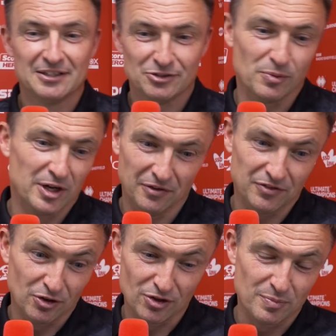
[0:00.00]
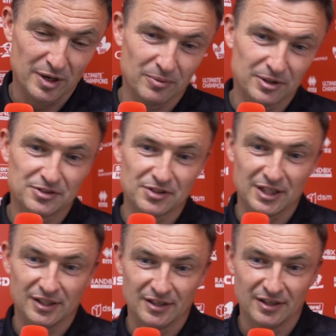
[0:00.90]
So it went off the other bit. We'd
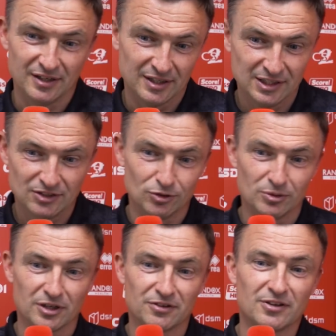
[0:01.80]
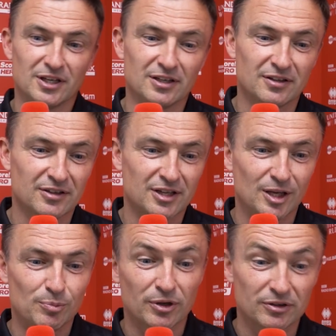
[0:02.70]
seen, Duke had seen that the
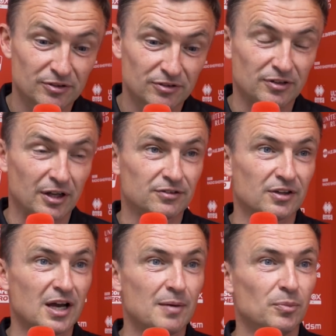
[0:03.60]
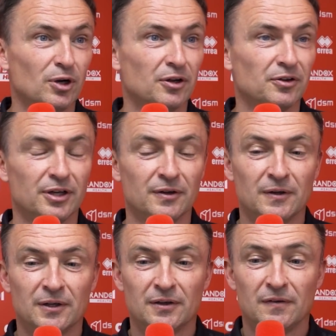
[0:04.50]
keeper tends to gamble on the
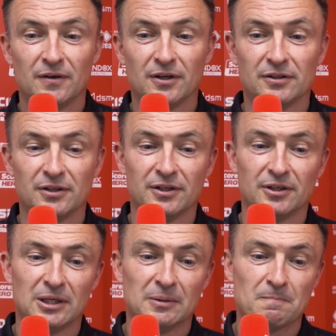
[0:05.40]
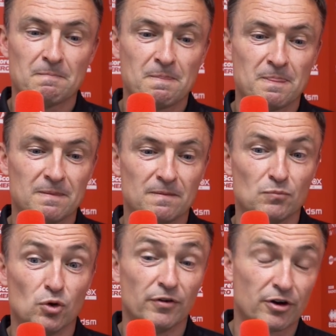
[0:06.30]
and
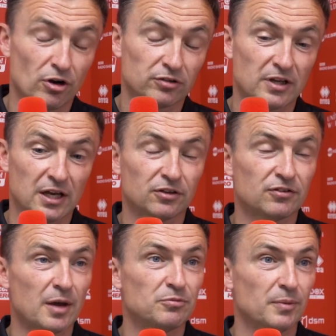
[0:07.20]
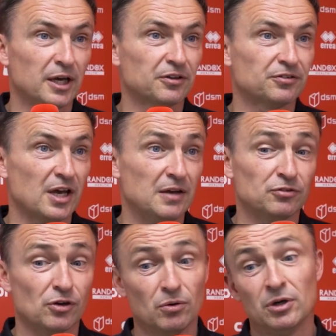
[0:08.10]
move across, take a step to make a
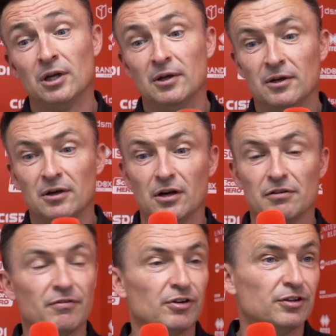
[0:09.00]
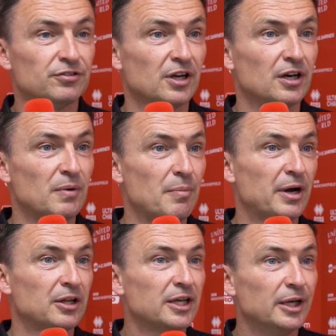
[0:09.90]
save. So Ollie reversed it and went
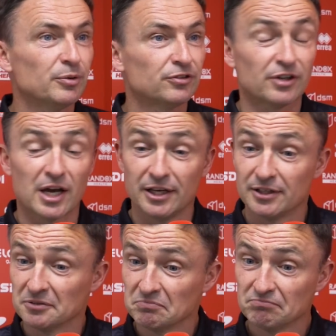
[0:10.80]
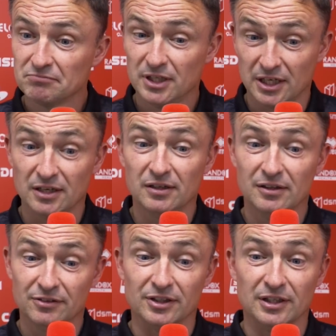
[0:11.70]
back the keeper's side. And yeah,
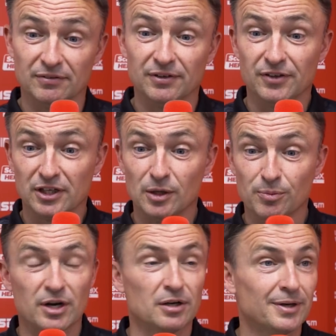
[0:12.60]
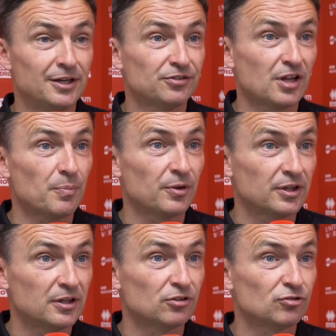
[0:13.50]
listen, even if the keeper hadn't made a step, I
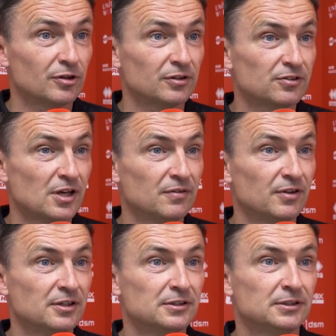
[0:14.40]
think he'd have struggled to save that.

◆ WORK TO COMPLETE
In case the records contain pictures, keep those out and repeat the rest exactly.

◆ TASK OUTPUT
[0:00.00]
[0:00.90]
So it went off the other bit. We'd
[0:01.80]
[0:02.70]
seen, Duke had seen that the
[0:03.60]
[0:04.50]
keeper tends to gamble on the
[0:05.40]
[0:06.30]
and
[0:07.20]
[0:08.10]
move across, take a step to make a
[0:09.00]
[0:09.90]
save. So Ollie reversed it and went
[0:10.80]
[0:11.70]
back the keeper's side. And yeah,
[0:12.60]
[0:13.50]
listen, even if the keeper hadn't made a step, I
[0:14.40]
think he'd have struggled to save that.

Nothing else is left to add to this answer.